US appeals court strikes down SEC’s private fund rule

A US appeals court threw out the SEC’s private funds rule, handing a victory to the ever-expanding, nearly $27 trillion industry.

A US appeals court rejected an SEC rule intended to compel private funds — like hedge funds and private equity firms — to give investors more transparency via disclosures into these investments. The New Orleans-based Fifth Circuit Court decided the SEC exceeded its authority by adopting the rule in August 2023. It ruled 3-0 in favor of six private equity and hedge fund groups that had challenged the regulations.

Private Fund rule

The SEC’s private fund rules were first proposed in January 2022 and were passed (a more streamlined version of them anyway) a full 18 months later with the two Republican Commissioners dissenting.

It required fund managers to issue quarterly performance and fee reports, perform annual audits, and stop giving some investors preferential treatment over redemptions and preferential information about portfolio holdings.

They were intended to increase transparency, fairness and accountability in an industry known for opacity, an argument having been put forward that such opacity can lead to fraud.

Six trade groups had sued to block these new rules and hailed the decision as a victory for markets and investors such as pensions, foundations and endowments.

The SEC had premised its ability to craft the rule on Section 913 of the Dodd-Frank Act, which grants the SEC authority under the Exchange Act and Advisers Act to adopt rules establishing a uniform fiduciary standard of conduct for broker-dealers and investment advisers when providing personalized investment advice about securities to retail customers.

Section 913 of Dodd-Frank

The author of the Fifth Circuit Court’s decision, Judge Kurt Engelhardt, said in the decision that Section 913 only applies to retail customers and has nothing to do with private funds. The judge said that actually the Dodd-Frank Act targets private funds under Title IV — and only with carefully limited reporting and recordkeeping requirements on some private fund advisers, along with providing only limited rulemaking authority.”

Furthermore, the judge said regulators failed “to explain how the final rule would prevent fraud.” He pointed out that the SEC largely fails to define the fraudulent acts or practices the final rule is purportedly designed to prevent, and that although some conduct by private funds could involve fraud, the Commission has observed misconduct by only about 0.05% of advisers.

Industry (mostly) rejoices

The decision drew praise from industry trade groups, which hailed it as one protecting capital in the form of private equity and credit that millions of workers depend on in America as components of their retirement investments.

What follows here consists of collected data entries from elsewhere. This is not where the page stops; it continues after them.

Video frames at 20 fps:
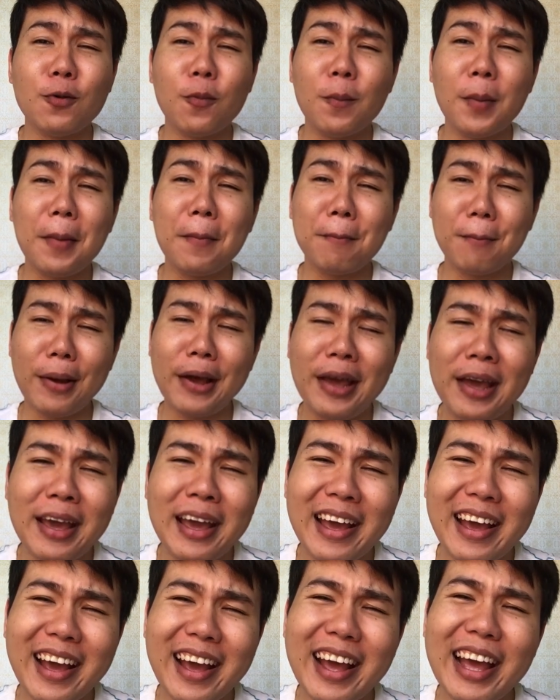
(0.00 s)
เม็ดไป
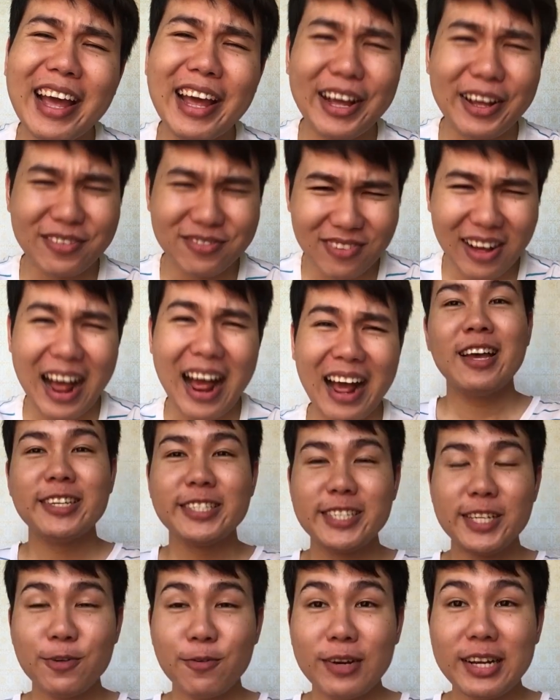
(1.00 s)
เองมาก
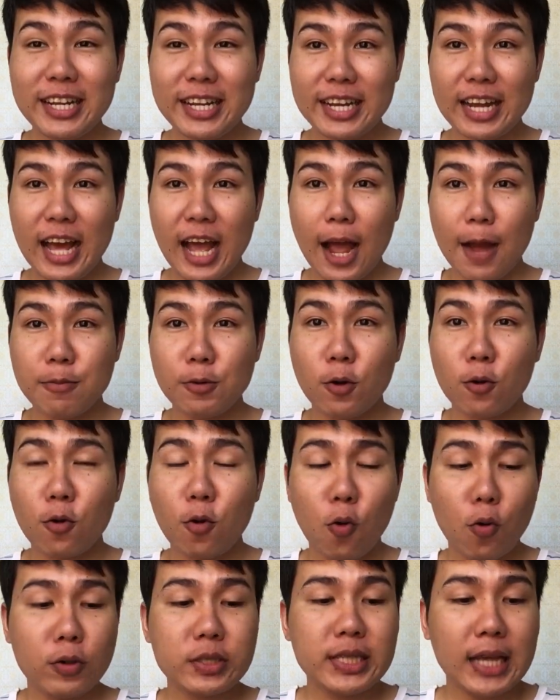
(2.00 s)
ซึ่งวันนี้นะครับน้อง
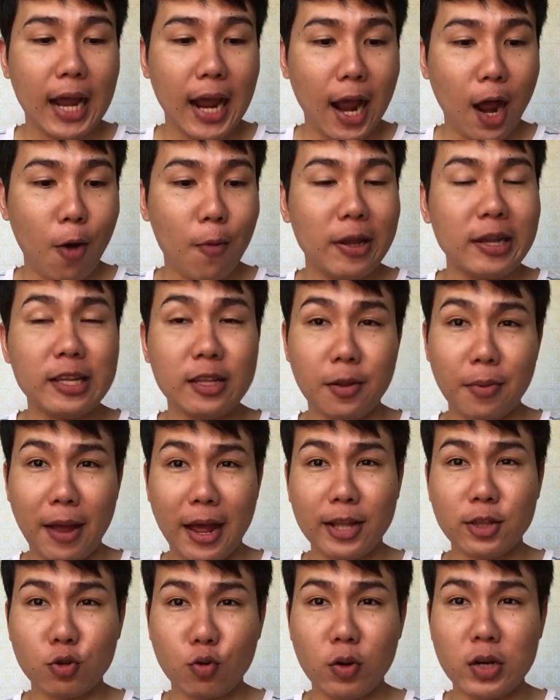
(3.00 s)
โก้จะเอาผลิต
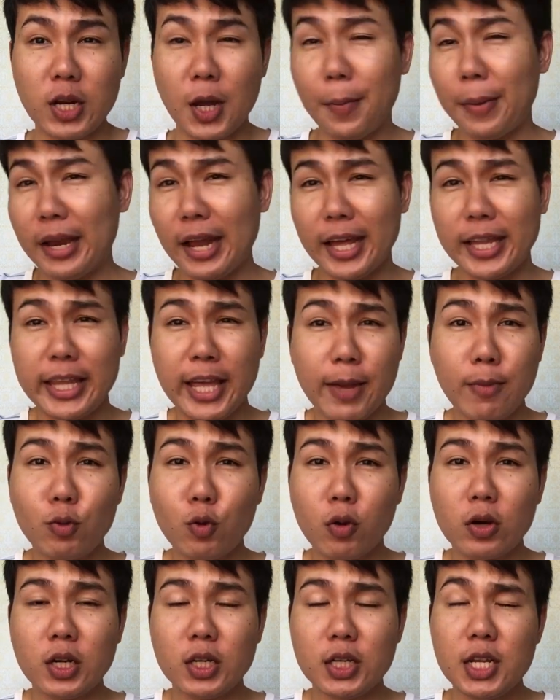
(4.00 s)
ภัณฑ์ตัวหนึ่งเป็นไอเทม
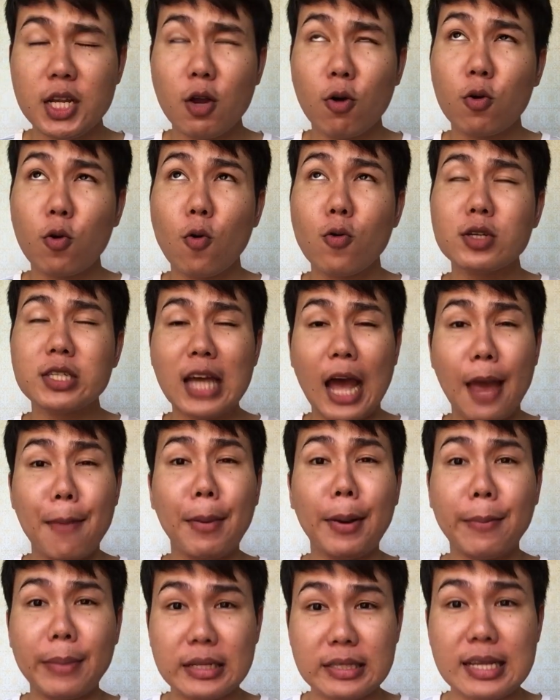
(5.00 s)
ตัวหนึ่งที่น้องโก้ใช้
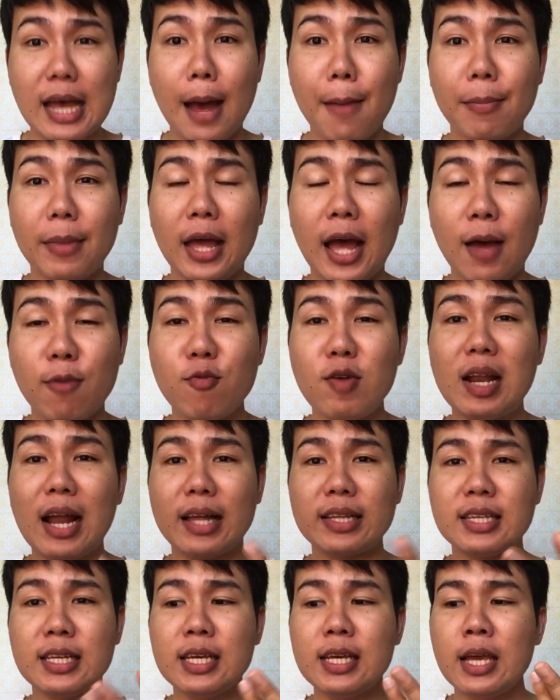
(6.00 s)
เป็นประจำนะครับเวลา
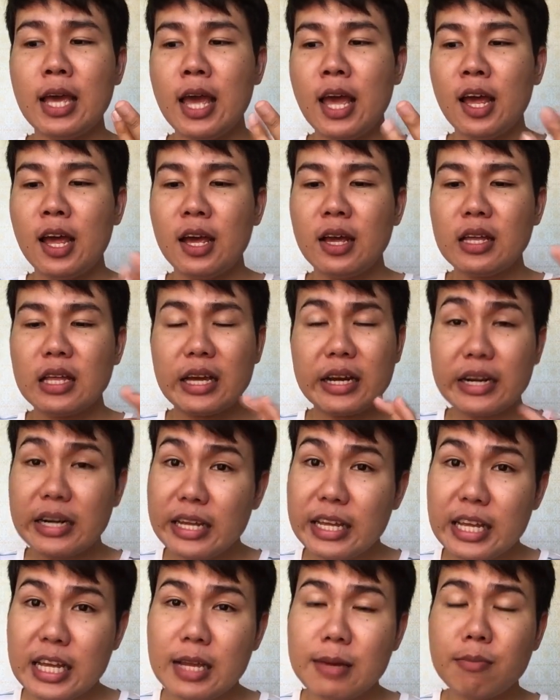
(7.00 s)
ที่ค
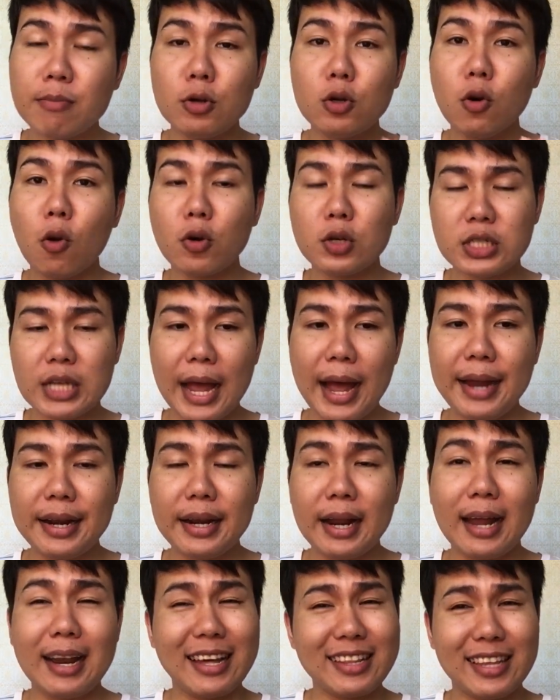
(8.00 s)
รีมโลชั่น
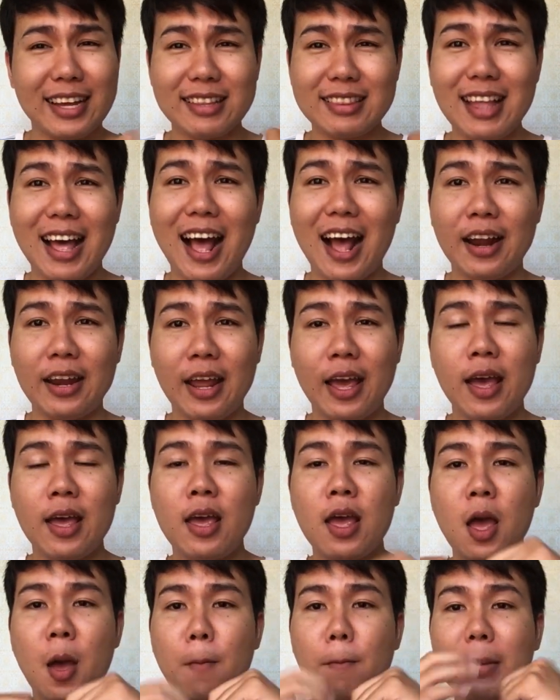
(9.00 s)
อะไรต่างๆเนี่ย
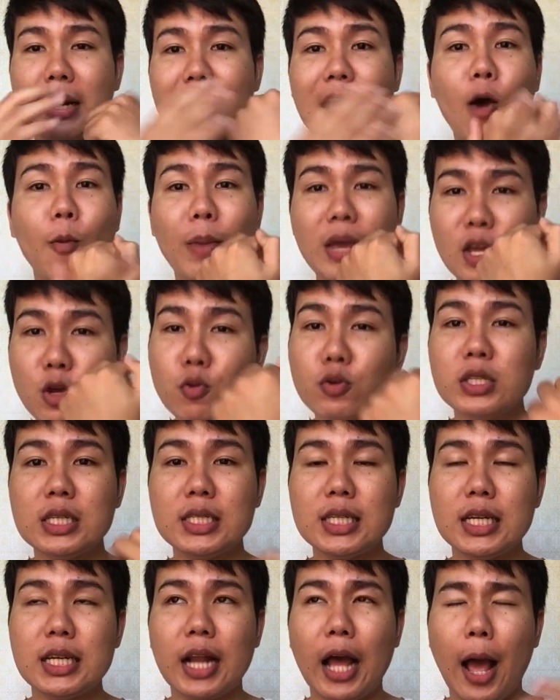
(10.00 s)
มันเอาไม่อยู่จ
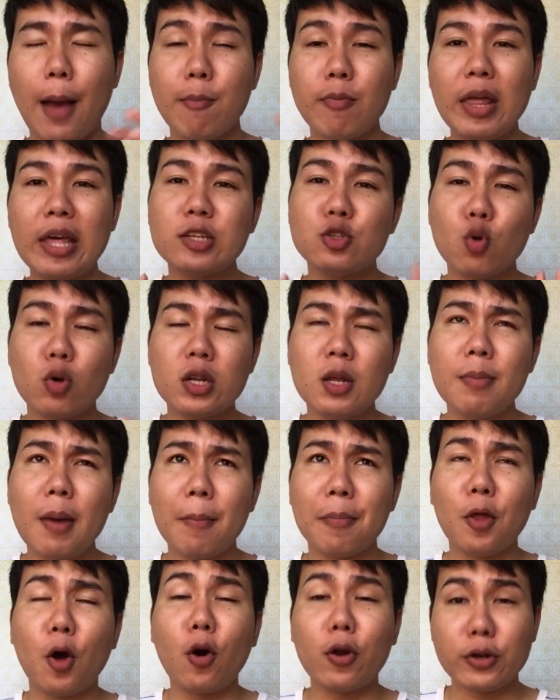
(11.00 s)
ริงๆนะครับในช่วงที่แบ
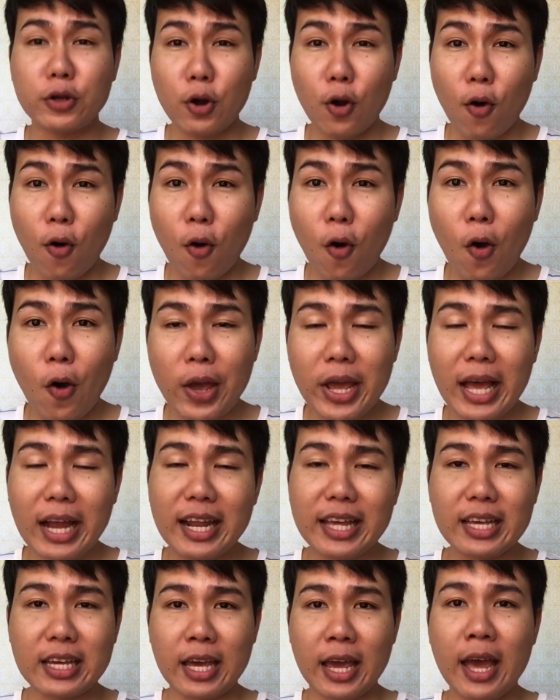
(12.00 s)
บนอนน้อยอะ
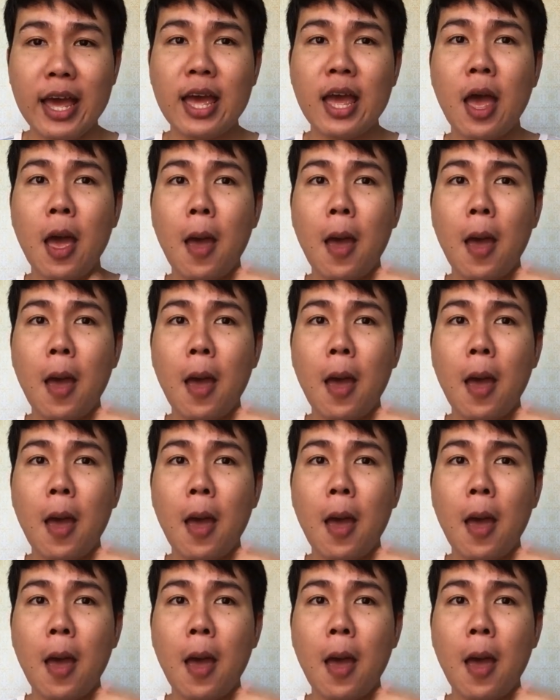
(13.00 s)
ไรอย่างเงี้ย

The estimated compliance costs to affected businesses (which the SEC acknowledged in its rulemaking) was nearly $500m a year.

Six trade groups had sued the SEC to block these new rules — including the Managed Funds Association and the American Investment Council — and hailed the decision as a victory for markets and investors such as pensions, foundations and endowments.

The opinion requiring specific links to fraud could have implications for other SEC rules, such as the pending one regarding predictive data analytic tools.

The SEC told news outlets it was reviewing the decision and deciding whether it would appeal to the Supreme Court or ask the full five-member Fifth Circuit Court to review it (in an “en banc” hearing). As with the conservative Fifth Circuit Court, the conservative majority in the Supreme Court would make it a tough venue for an SEC challenge and an even tougher one for a victory.

Interesting, the core constituency that the rule targeted — the limited partners who invest in venture capital and private equity funds — were a bit less vehement in their opposition to the rule. In fact, 11 of them asked the judge to strike it down but preserve the SEC’s right to make future private fund rules under Section 913 — preferably less onerous and particularly not imposing restrictions on exempt private fund managers.

Implications

The SEC stripped of its private fund rule in its regulatory arsenal, is likely to use other, existing rules to manage what it sees as abuses by this industry sector. Its Marketing Rule is one that comes to mind. And the agency will likely continue to apply a heightened focus on investment managers’ disclosure practices with respect to expenses and conflicts also utilising existing rules.

It is worth noting that the Fifth Circuit opinion requiring specific links to fraud in SEC rulemaking could have implications for other rules, such as the pending one regarding predictive data analytic tools. And the SEC’s proposed climate rule has been challenged in court for exceeding the SEC’s rulemaking powers and lacking a specific material harm it is trying to prevent with new and costly disclosure obligations.

SEC Chair Gary Gensler’s rulemaking attempts have faced a string of lawsuits, and he has also had his hand forced in terms of approving spot bitcoin and ether ETFs. The litigation this year will continue to play out, underscoring the courts’ outsized role in the US regulatory landscape, absent Congressional intervention on any of these fronts.